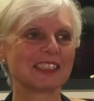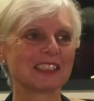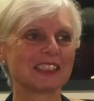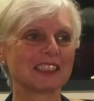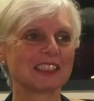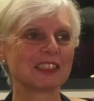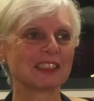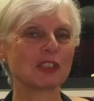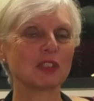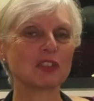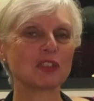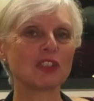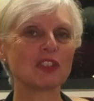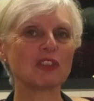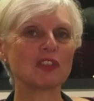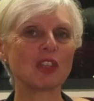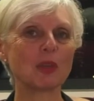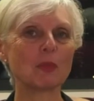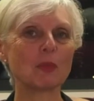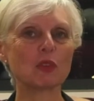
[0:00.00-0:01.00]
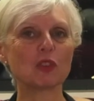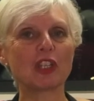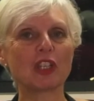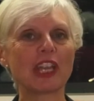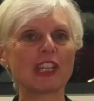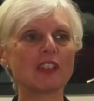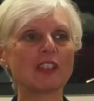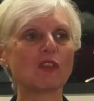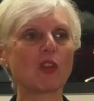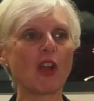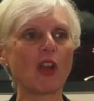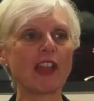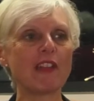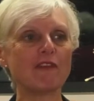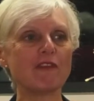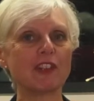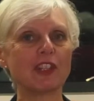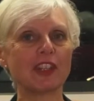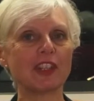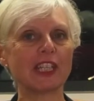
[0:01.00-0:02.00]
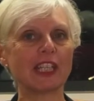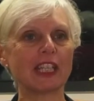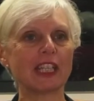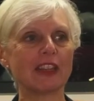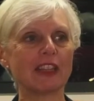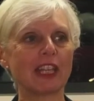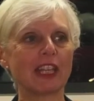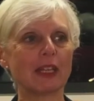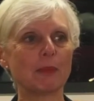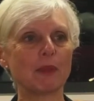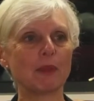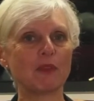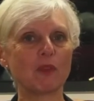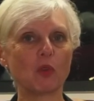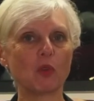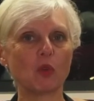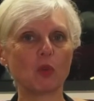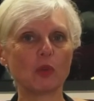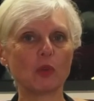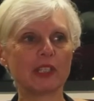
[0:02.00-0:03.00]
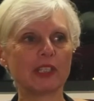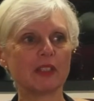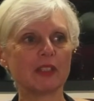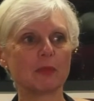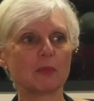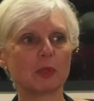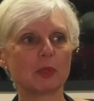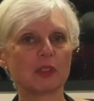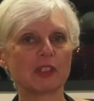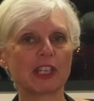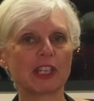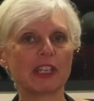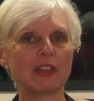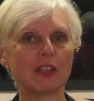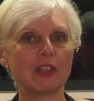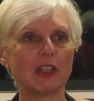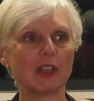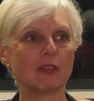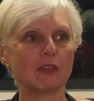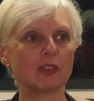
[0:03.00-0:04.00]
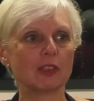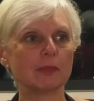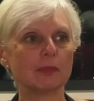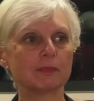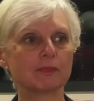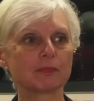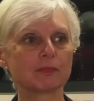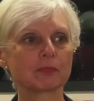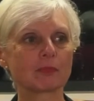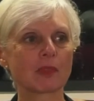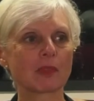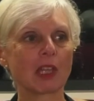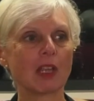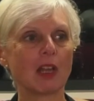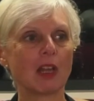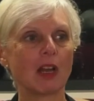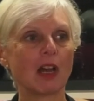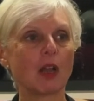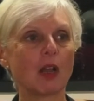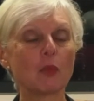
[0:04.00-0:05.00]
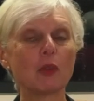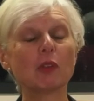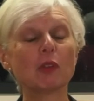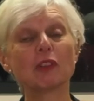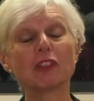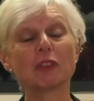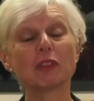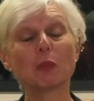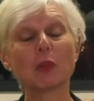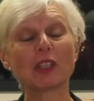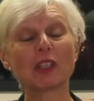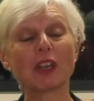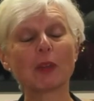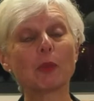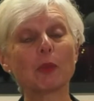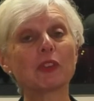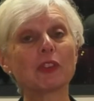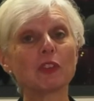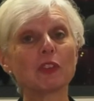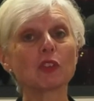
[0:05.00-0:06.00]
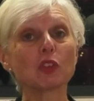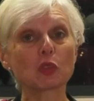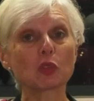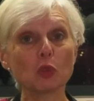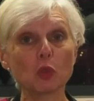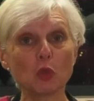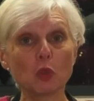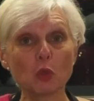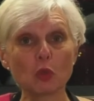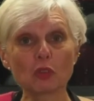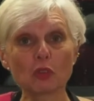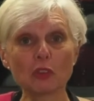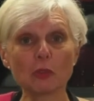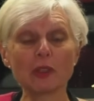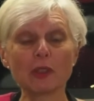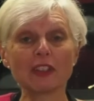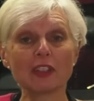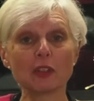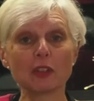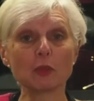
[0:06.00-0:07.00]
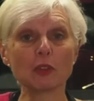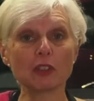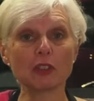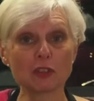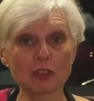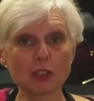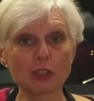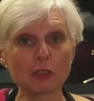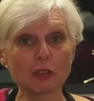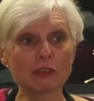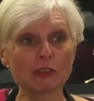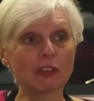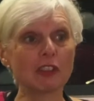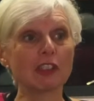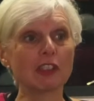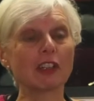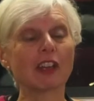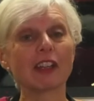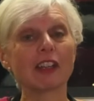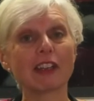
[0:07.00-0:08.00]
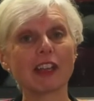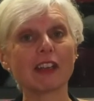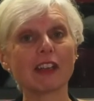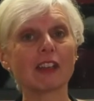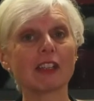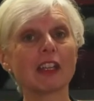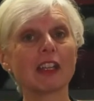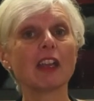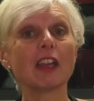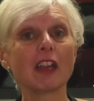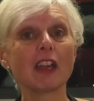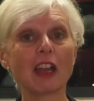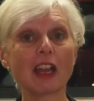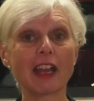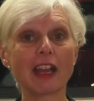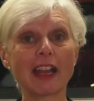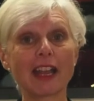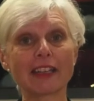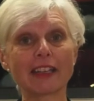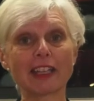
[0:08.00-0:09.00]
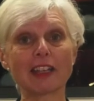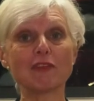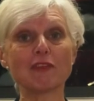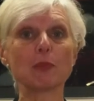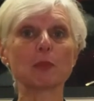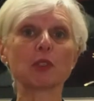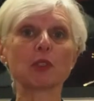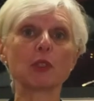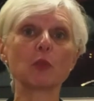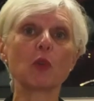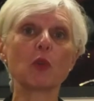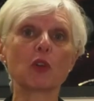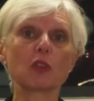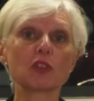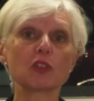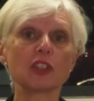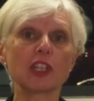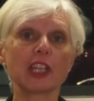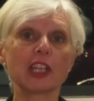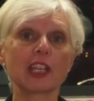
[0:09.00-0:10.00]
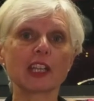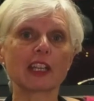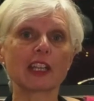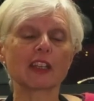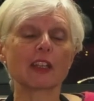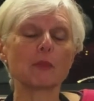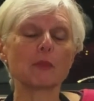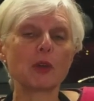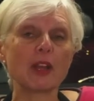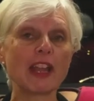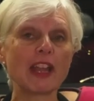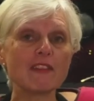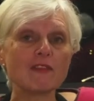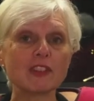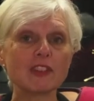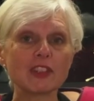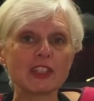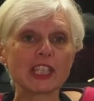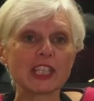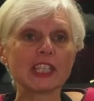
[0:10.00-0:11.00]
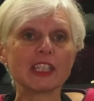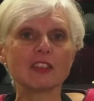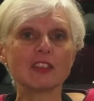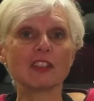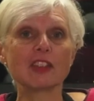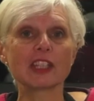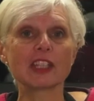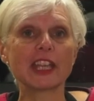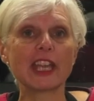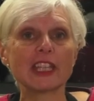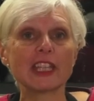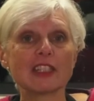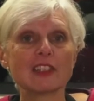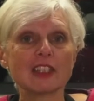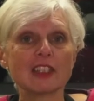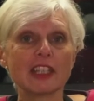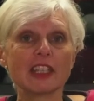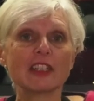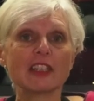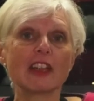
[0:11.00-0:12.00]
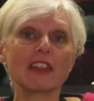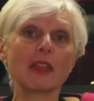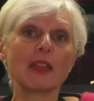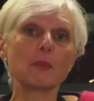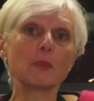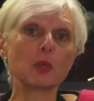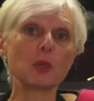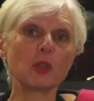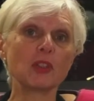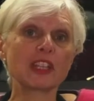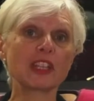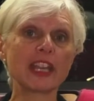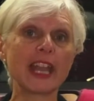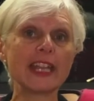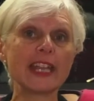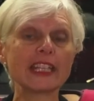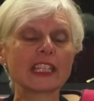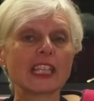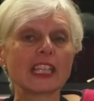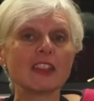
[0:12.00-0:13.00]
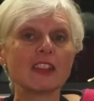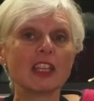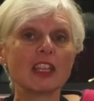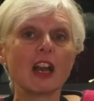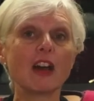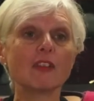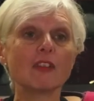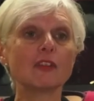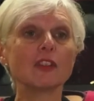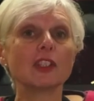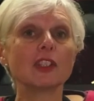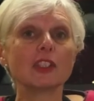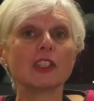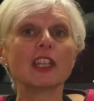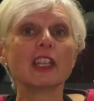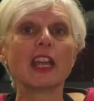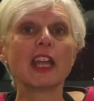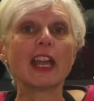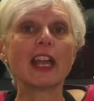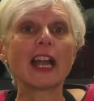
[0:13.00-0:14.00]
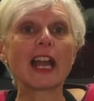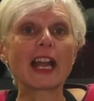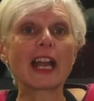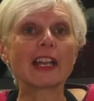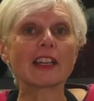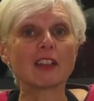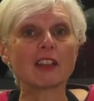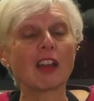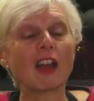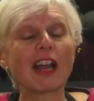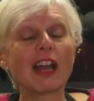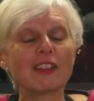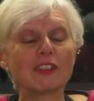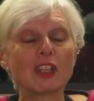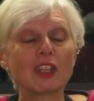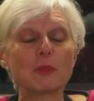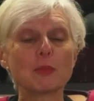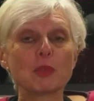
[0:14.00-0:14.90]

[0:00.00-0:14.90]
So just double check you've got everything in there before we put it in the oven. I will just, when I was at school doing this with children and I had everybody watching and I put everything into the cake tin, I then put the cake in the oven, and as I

┄┄┄┄┄┄┄┄┄┄

**WHAT YOU ARE ASKED TO DO:** Set every record down exactly, omitting pictures.

**EXERCISE SOLUTION:**
[0:00.00-0:01.00]
[0:01.00-0:02.00]
[0:02.00-0:03.00]
[0:03.00-0:04.00]
[0:04.00-0:05.00]
[0:05.00-0:06.00]
[0:06.00-0:07.00]
[0:07.00-0:08.00]
[0:08.00-0:09.00]
[0:09.00-0:10.00]
[0:10.00-0:11.00]
[0:11.00-0:12.00]
[0:12.00-0:13.00]
[0:13.00-0:14.00]
[0:14.00-0:14.90]

[0:00.00-0:14.90]
So just double check you've got everything in there before we put it in the oven. I will just, when I was at school doing this with children and I had everybody watching and I put everything into the cake tin, I then put the cake in the oven, and as I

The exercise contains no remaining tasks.